## Task goal
Your task is to copy the listing exactly. Drop any pictures from the copy.

Given data Start Marker

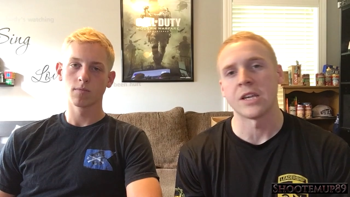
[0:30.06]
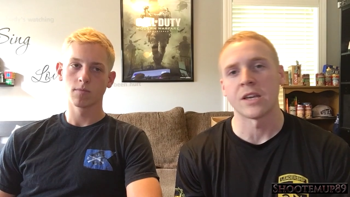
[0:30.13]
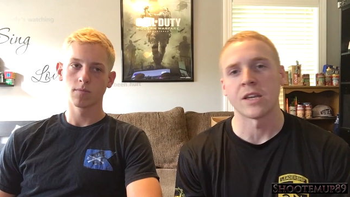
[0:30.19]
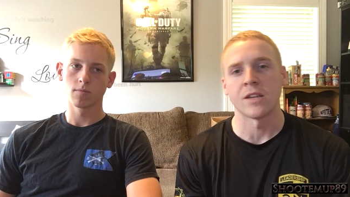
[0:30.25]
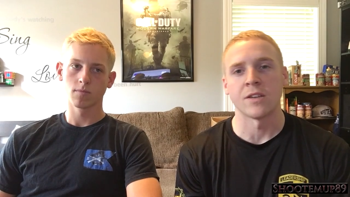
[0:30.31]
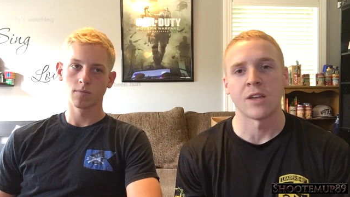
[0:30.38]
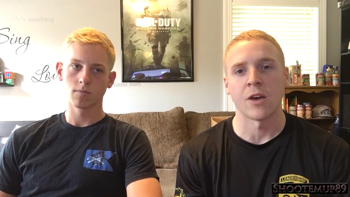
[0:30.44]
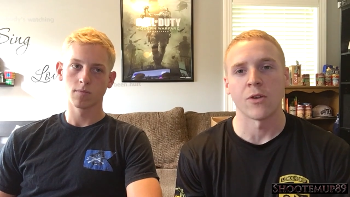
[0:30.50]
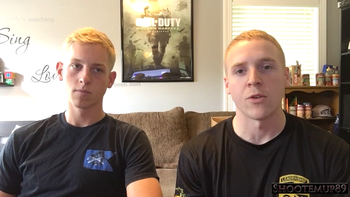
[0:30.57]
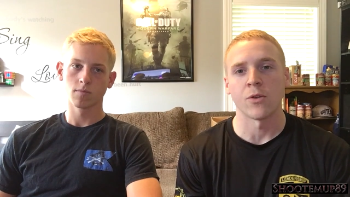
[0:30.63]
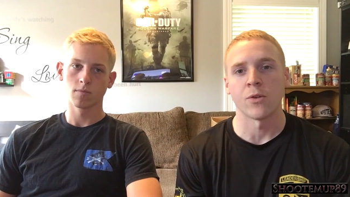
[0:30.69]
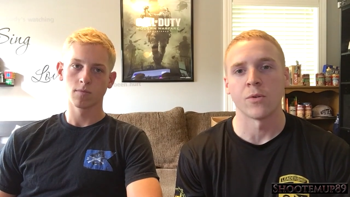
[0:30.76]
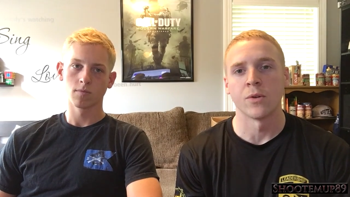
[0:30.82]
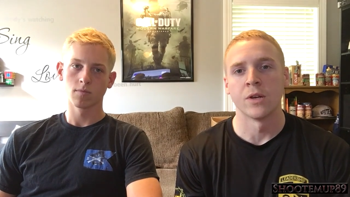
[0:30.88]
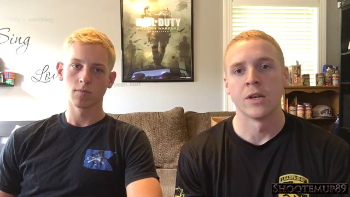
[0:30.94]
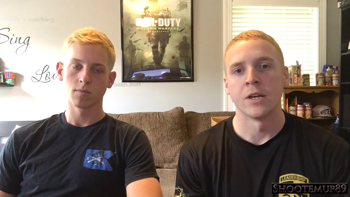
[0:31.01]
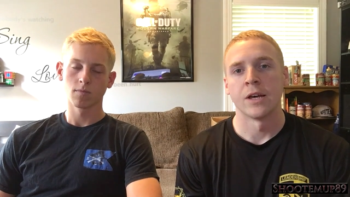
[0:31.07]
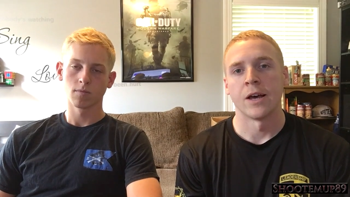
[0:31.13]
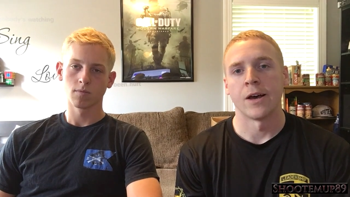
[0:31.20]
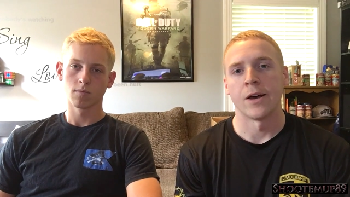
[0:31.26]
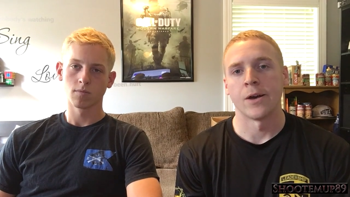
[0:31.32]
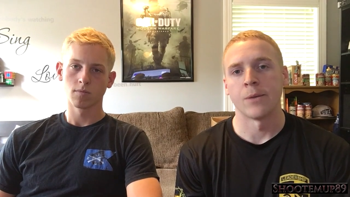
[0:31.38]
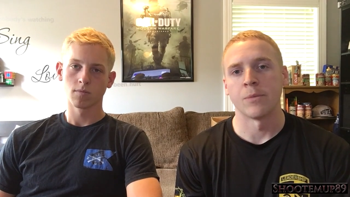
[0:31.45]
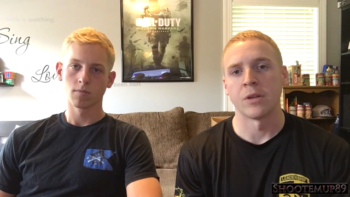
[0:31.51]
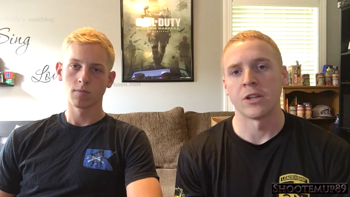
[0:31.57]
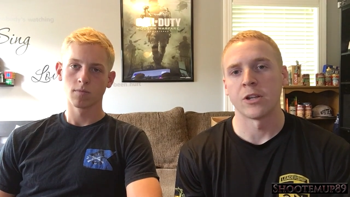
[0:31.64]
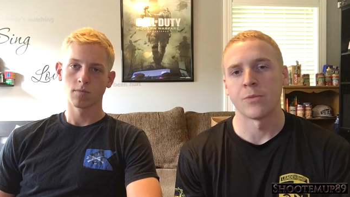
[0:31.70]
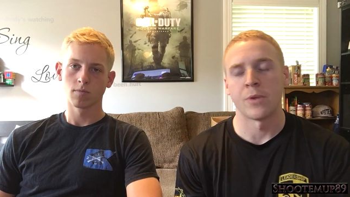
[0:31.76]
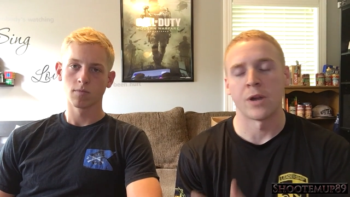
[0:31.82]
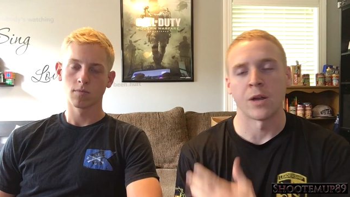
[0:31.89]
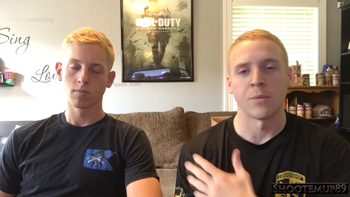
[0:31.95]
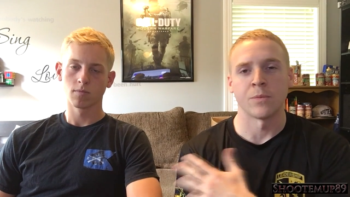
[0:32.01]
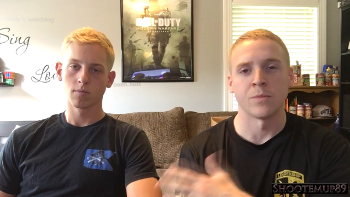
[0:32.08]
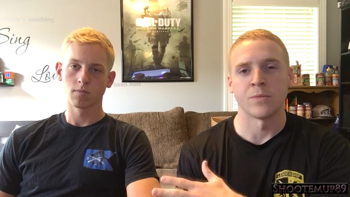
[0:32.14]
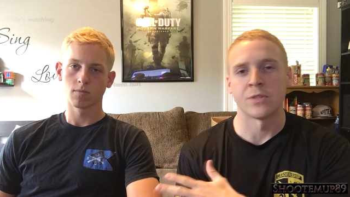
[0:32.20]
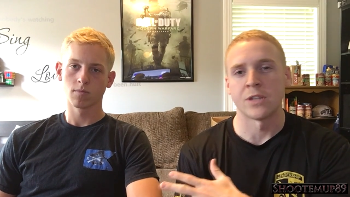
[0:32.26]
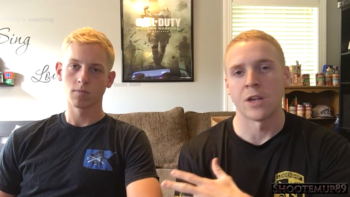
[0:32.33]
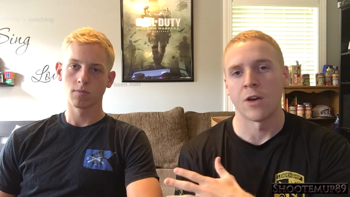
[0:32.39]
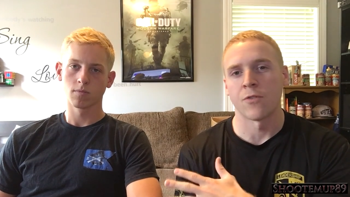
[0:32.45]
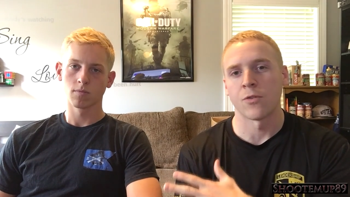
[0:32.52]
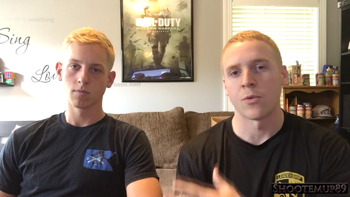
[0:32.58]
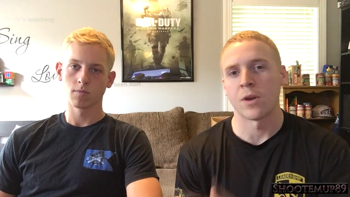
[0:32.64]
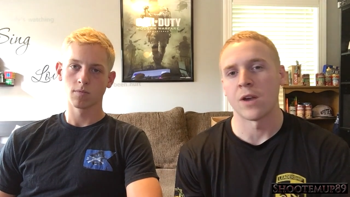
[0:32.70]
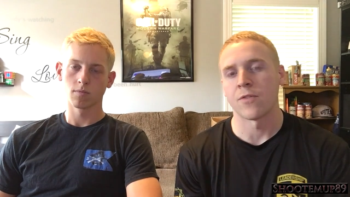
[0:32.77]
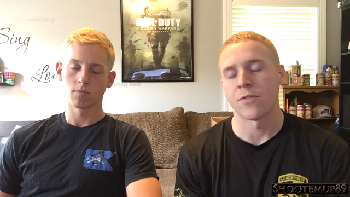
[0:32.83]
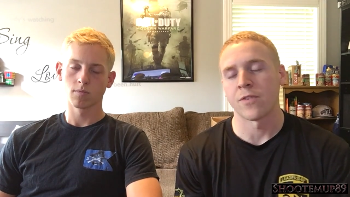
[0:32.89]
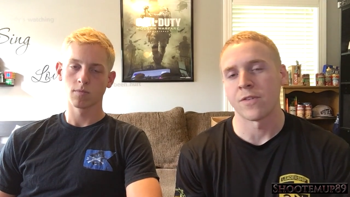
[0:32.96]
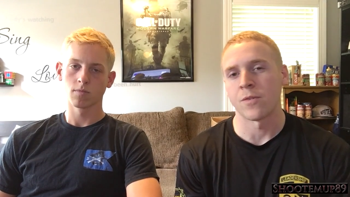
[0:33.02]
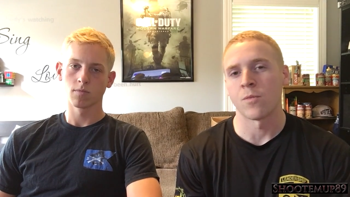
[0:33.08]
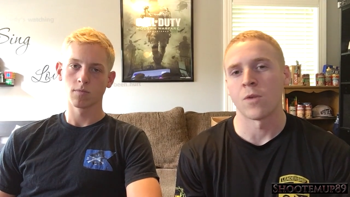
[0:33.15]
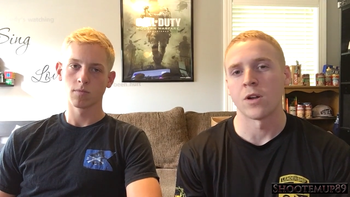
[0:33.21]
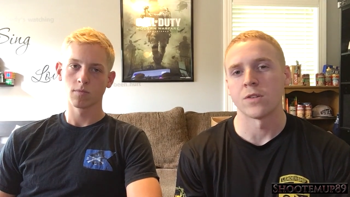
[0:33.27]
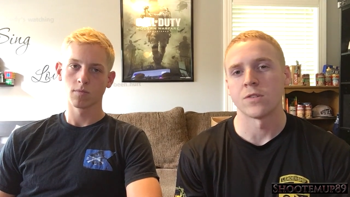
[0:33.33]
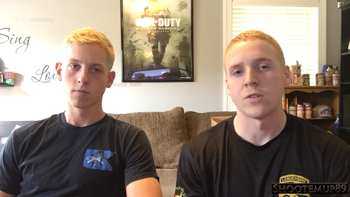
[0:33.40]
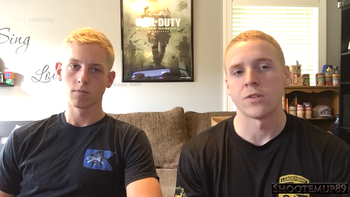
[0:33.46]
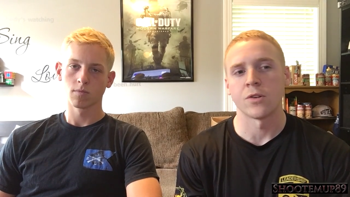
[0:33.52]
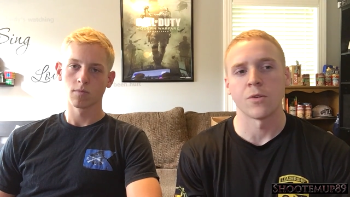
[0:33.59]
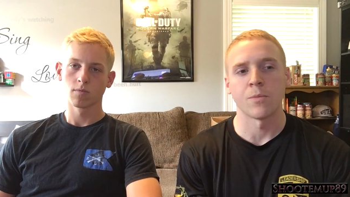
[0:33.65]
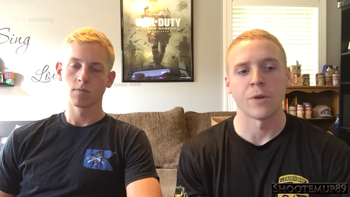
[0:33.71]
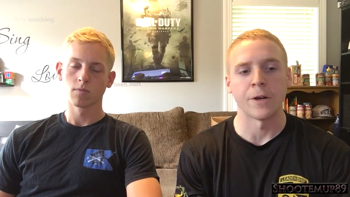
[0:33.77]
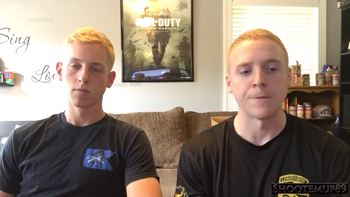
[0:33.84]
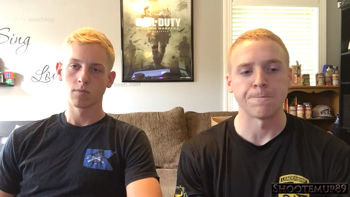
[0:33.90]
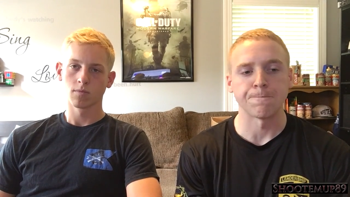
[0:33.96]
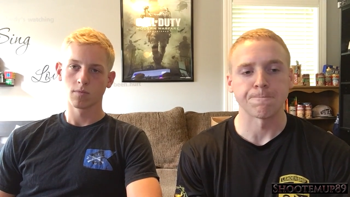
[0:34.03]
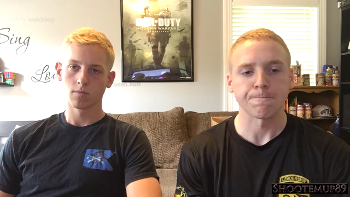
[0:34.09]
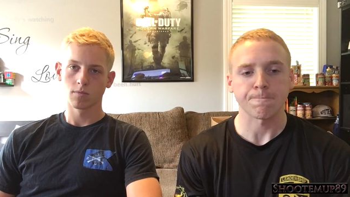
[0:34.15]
Speaker 1: he can tell you um, a little bit about himself or whatever he wants to, but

Given data End Marker

## Expected output
[0:30.06]
[0:30.13]
[0:30.19]
[0:30.25]
[0:30.31]
[0:30.38]
[0:30.44]
[0:30.50]
[0:30.57]
[0:30.63]
[0:30.69]
[0:30.76]
[0:30.82]
[0:30.88]
[0:30.94]
[0:31.01]
[0:31.07]
[0:31.13]
[0:31.20]
[0:31.26]
[0:31.32]
[0:31.38]
[0:31.45]
[0:31.51]
[0:31.57]
[0:31.64]
[0:31.70]
[0:31.76]
[0:31.82]
[0:31.89]
[0:31.95]
[0:32.01]
[0:32.08]
[0:32.14]
[0:32.20]
[0:32.26]
[0:32.33]
[0:32.39]
[0:32.45]
[0:32.52]
[0:32.58]
[0:32.64]
[0:32.70]
[0:32.77]
[0:32.83]
[0:32.89]
[0:32.96]
[0:33.02]
[0:33.08]
[0:33.15]
[0:33.21]
[0:33.27]
[0:33.33]
[0:33.40]
[0:33.46]
[0:33.52]
[0:33.59]
[0:33.65]
[0:33.71]
[0:33.77]
[0:33.84]
[0:33.90]
[0:33.96]
[0:34.03]
[0:34.09]
[0:34.15]
Speaker 1: he can tell you um, a little bit about himself or whatever he wants to, but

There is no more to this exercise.